EXERCISE
Output all records precisely as written.

[[ THE DATA open ]]

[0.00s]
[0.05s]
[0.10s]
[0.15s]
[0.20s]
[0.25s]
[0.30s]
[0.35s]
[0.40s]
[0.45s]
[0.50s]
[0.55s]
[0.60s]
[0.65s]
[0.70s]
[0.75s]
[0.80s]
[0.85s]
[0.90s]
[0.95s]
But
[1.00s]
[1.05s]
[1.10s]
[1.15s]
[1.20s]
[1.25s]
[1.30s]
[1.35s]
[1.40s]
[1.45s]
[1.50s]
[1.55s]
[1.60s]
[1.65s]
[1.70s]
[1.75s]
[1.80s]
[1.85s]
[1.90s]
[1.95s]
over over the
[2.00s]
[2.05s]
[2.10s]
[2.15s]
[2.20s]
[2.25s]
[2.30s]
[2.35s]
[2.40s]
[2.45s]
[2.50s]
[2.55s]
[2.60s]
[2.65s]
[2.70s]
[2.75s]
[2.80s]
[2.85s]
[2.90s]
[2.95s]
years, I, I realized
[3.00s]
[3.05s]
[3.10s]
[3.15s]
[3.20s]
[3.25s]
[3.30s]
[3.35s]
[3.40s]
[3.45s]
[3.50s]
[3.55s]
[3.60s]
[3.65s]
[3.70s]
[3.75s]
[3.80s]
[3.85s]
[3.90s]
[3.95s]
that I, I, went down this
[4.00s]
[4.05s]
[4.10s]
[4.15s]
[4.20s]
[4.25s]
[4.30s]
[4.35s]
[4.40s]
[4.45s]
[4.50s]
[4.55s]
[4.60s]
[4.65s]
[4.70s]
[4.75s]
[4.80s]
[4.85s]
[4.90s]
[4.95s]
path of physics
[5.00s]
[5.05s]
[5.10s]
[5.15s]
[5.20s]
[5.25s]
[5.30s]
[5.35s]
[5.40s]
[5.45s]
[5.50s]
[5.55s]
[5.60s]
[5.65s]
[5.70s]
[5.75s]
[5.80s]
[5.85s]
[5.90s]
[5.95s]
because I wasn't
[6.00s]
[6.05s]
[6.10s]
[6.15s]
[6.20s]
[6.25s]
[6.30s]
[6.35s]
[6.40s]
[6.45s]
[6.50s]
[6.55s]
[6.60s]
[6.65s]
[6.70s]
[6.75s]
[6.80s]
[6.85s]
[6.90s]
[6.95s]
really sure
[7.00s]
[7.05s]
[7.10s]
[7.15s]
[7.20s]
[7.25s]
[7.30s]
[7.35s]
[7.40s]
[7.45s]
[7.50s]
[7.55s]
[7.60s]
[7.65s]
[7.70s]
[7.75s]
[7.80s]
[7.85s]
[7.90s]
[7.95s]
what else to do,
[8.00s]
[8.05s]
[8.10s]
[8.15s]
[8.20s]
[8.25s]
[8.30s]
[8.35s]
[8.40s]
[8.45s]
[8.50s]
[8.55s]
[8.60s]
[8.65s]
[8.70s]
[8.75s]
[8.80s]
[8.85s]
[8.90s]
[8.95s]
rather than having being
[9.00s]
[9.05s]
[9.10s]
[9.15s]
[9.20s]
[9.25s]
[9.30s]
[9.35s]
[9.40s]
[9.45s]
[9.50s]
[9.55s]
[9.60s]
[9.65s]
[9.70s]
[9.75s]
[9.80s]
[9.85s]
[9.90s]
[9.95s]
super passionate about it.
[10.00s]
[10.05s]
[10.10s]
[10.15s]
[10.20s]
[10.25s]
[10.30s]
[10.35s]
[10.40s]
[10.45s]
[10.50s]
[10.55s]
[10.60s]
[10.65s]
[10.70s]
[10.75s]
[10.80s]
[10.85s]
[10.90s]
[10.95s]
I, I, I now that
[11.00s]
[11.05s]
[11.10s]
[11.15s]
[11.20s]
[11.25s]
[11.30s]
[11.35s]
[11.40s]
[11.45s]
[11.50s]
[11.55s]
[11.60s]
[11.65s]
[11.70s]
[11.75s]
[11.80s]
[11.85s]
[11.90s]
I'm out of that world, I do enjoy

[[ THE DATA closed ]]

ANSWER SECTION
[0.00s]
[0.05s]
[0.10s]
[0.15s]
[0.20s]
[0.25s]
[0.30s]
[0.35s]
[0.40s]
[0.45s]
[0.50s]
[0.55s]
[0.60s]
[0.65s]
[0.70s]
[0.75s]
[0.80s]
[0.85s]
[0.90s]
[0.95s]
But
[1.00s]
[1.05s]
[1.10s]
[1.15s]
[1.20s]
[1.25s]
[1.30s]
[1.35s]
[1.40s]
[1.45s]
[1.50s]
[1.55s]
[1.60s]
[1.65s]
[1.70s]
[1.75s]
[1.80s]
[1.85s]
[1.90s]
[1.95s]
over over the
[2.00s]
[2.05s]
[2.10s]
[2.15s]
[2.20s]
[2.25s]
[2.30s]
[2.35s]
[2.40s]
[2.45s]
[2.50s]
[2.55s]
[2.60s]
[2.65s]
[2.70s]
[2.75s]
[2.80s]
[2.85s]
[2.90s]
[2.95s]
years, I, I realized
[3.00s]
[3.05s]
[3.10s]
[3.15s]
[3.20s]
[3.25s]
[3.30s]
[3.35s]
[3.40s]
[3.45s]
[3.50s]
[3.55s]
[3.60s]
[3.65s]
[3.70s]
[3.75s]
[3.80s]
[3.85s]
[3.90s]
[3.95s]
that I, I, went down this
[4.00s]
[4.05s]
[4.10s]
[4.15s]
[4.20s]
[4.25s]
[4.30s]
[4.35s]
[4.40s]
[4.45s]
[4.50s]
[4.55s]
[4.60s]
[4.65s]
[4.70s]
[4.75s]
[4.80s]
[4.85s]
[4.90s]
[4.95s]
path of physics
[5.00s]
[5.05s]
[5.10s]
[5.15s]
[5.20s]
[5.25s]
[5.30s]
[5.35s]
[5.40s]
[5.45s]
[5.50s]
[5.55s]
[5.60s]
[5.65s]
[5.70s]
[5.75s]
[5.80s]
[5.85s]
[5.90s]
[5.95s]
because I wasn't
[6.00s]
[6.05s]
[6.10s]
[6.15s]
[6.20s]
[6.25s]
[6.30s]
[6.35s]
[6.40s]
[6.45s]
[6.50s]
[6.55s]
[6.60s]
[6.65s]
[6.70s]
[6.75s]
[6.80s]
[6.85s]
[6.90s]
[6.95s]
really sure
[7.00s]
[7.05s]
[7.10s]
[7.15s]
[7.20s]
[7.25s]
[7.30s]
[7.35s]
[7.40s]
[7.45s]
[7.50s]
[7.55s]
[7.60s]
[7.65s]
[7.70s]
[7.75s]
[7.80s]
[7.85s]
[7.90s]
[7.95s]
what else to do,
[8.00s]
[8.05s]
[8.10s]
[8.15s]
[8.20s]
[8.25s]
[8.30s]
[8.35s]
[8.40s]
[8.45s]
[8.50s]
[8.55s]
[8.60s]
[8.65s]
[8.70s]
[8.75s]
[8.80s]
[8.85s]
[8.90s]
[8.95s]
rather than having being
[9.00s]
[9.05s]
[9.10s]
[9.15s]
[9.20s]
[9.25s]
[9.30s]
[9.35s]
[9.40s]
[9.45s]
[9.50s]
[9.55s]
[9.60s]
[9.65s]
[9.70s]
[9.75s]
[9.80s]
[9.85s]
[9.90s]
[9.95s]
super passionate about it.
[10.00s]
[10.05s]
[10.10s]
[10.15s]
[10.20s]
[10.25s]
[10.30s]
[10.35s]
[10.40s]
[10.45s]
[10.50s]
[10.55s]
[10.60s]
[10.65s]
[10.70s]
[10.75s]
[10.80s]
[10.85s]
[10.90s]
[10.95s]
I, I, I now that
[11.00s]
[11.05s]
[11.10s]
[11.15s]
[11.20s]
[11.25s]
[11.30s]
[11.35s]
[11.40s]
[11.45s]
[11.50s]
[11.55s]
[11.60s]
[11.65s]
[11.70s]
[11.75s]
[11.80s]
[11.85s]
[11.90s]
I'm out of that world, I do enjoy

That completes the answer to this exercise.